Writing skills is such a big topic, there are so many ways to approach it, and unlike some other language arts topics, it can be taught in a variety of sequences. Probably that’s why teachers spend a lot of time organizing and reorganizing their writing lesson plans.
Over the past several years, I’ve written a lot of blog posts about writing skills, too. So I thought I would do a little more organizing myself and present a round-up of posts about writing instruction and writing skills.
I’ve divided the posts onto three groups: Types of Writing, Editing and Proofreading, and Additional Writing Activities. Types of Writing includes posts about specific kinds of writing assignments, such as narrative writing, as well as a post with links to free writing prompts. Revising and Proofreading includes posts about lessons in grammar, capitalization and punctuation, and other specifics that kids need to look for as they proofread, as well as posts specifically about the revising step of the writing process. And the Additional Writing Activities include posts about lessons that don’t fit neatly into one category such as narrative, informative, or opinion writing.
TYPES OF WRITING
Middle graders so love working together with their classmates that what could be better than a group activity when it’s time to tackle the skill of narrative writing? Read about it in Writing a Group Narrative.

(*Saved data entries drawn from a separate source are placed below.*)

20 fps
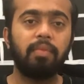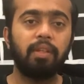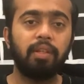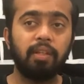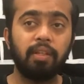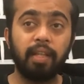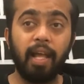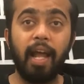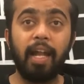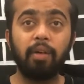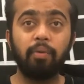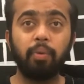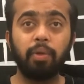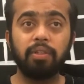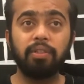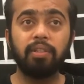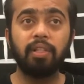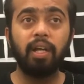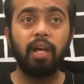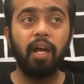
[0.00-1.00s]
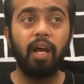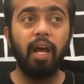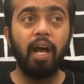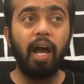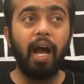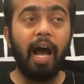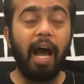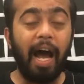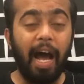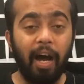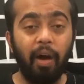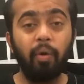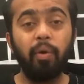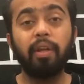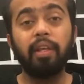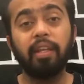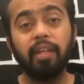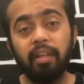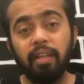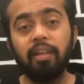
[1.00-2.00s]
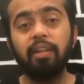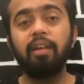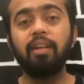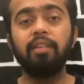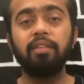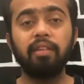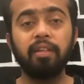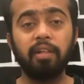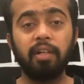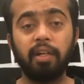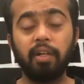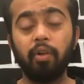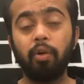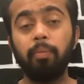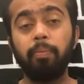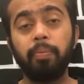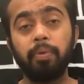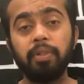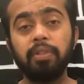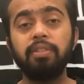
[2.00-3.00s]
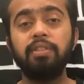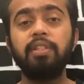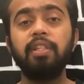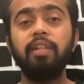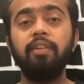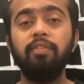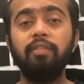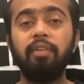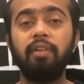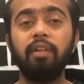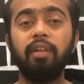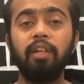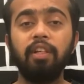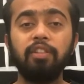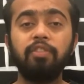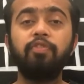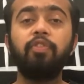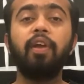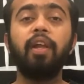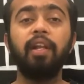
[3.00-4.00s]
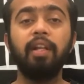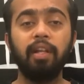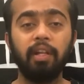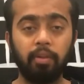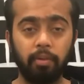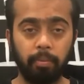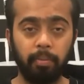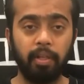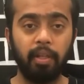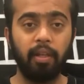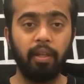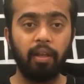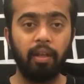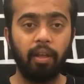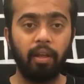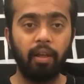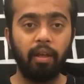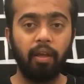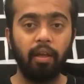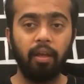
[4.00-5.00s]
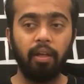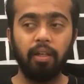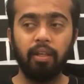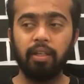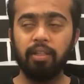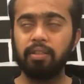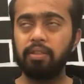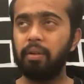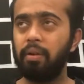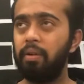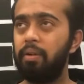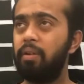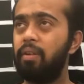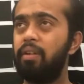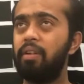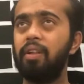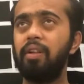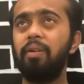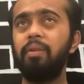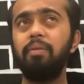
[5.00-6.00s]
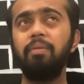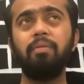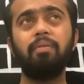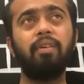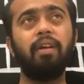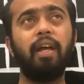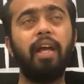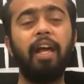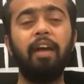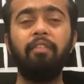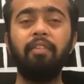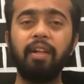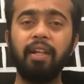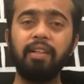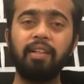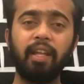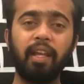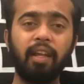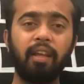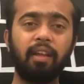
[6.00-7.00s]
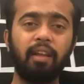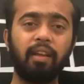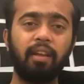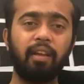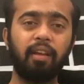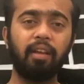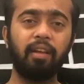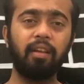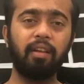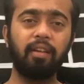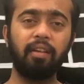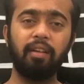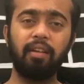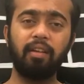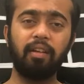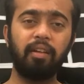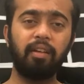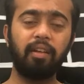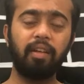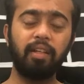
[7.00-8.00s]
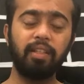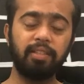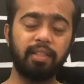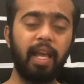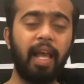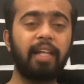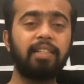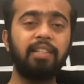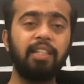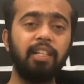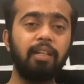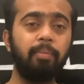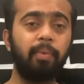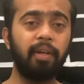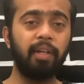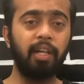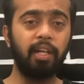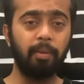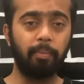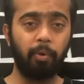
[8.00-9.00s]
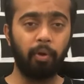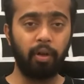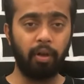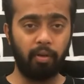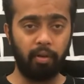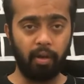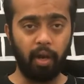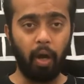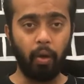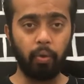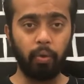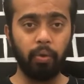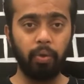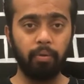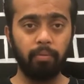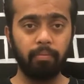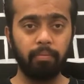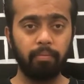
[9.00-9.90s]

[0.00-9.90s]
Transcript: that was how he considered or perceived his failure to be. So, everything is actually dependent upon our outlook.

Two Points of View Writing Activity, a blog post which includes links to free activity sheets, presents a lesson idea that incorporates both opinion writing and media literacy as kids both recognize particular points of view and then try writing about the same topic but from a different point of view.
Four Free Collections of Writing Prompts is just that, prompts in four categories – narrative, informative/explanatory, opinion/argument, and prompts based on quotes – that you are welcome to use. Lots of prompts!
REVISING AND PROOFREADING
Teaching Capitalization and Punctuation with Task Cards is a post which discusses capitalization and punctuation situations that are especially good to work on with middle graders, an important consideration since, by upper elementary or middle school, kids have covered, if not mastered, lots of capitalization and punctuation rules, but of course there are also many more that they still need to work on.
Teaching Proofreading with Task Cards goes into additional areas that kids should learn to look for as they work their way through the steps of the writing process – areas such as spelling errors, run-on sentences, and various grammatical situations that can easily trip up young writers.
Subject-Verb Agreement Difficulties discusses a grammar topic that is often taught on its own, but as with other grammar skills, of course the point is for kids to eventually incorporate these skills into their own writing and proofreading.
Proofreading Chart is just what it sounds like – a free proofreading chart for you to download. Post it on your classroom wall or give students individual copies for their notebooks.
If you’re ready for some proofreading practice resources, check out the ideas in Proofreading – Improving Their Skills. You’ll see task cards for proofreading and revising, plus sentence revising activity sheets.
Are you looking for teaching ideas specifically for revising, rather than proofreading? Revising activities can definitely be harder to find. Revising – Making It Work in the Middle Grades has ideas for working on specific revising skills.
Here’s More in Revising – Teaching Kids to Revise Their Writing.
MORE WRITING ACTIVITIES
Invent a Character, Invent a Setting presents ideas for combining the teaching of the reading skills of characterization and setting with a narrative writing lesson that also focuses on characterization and setting for a fun activity.
Descriptive Text Structure and Revising is another post with ideas for combining reading and writing lessons – in this case, the descriptive text structure and descriptive writing. The post includes ideas for fun, quick activities to introduce your lessons.
Poems for Kids to Write suggests ideas for using kids’ poetry writing to teach or reinforce a variety of language arts skills. Suggestions include fun activities and resources such as slide presentations and sets of task cards.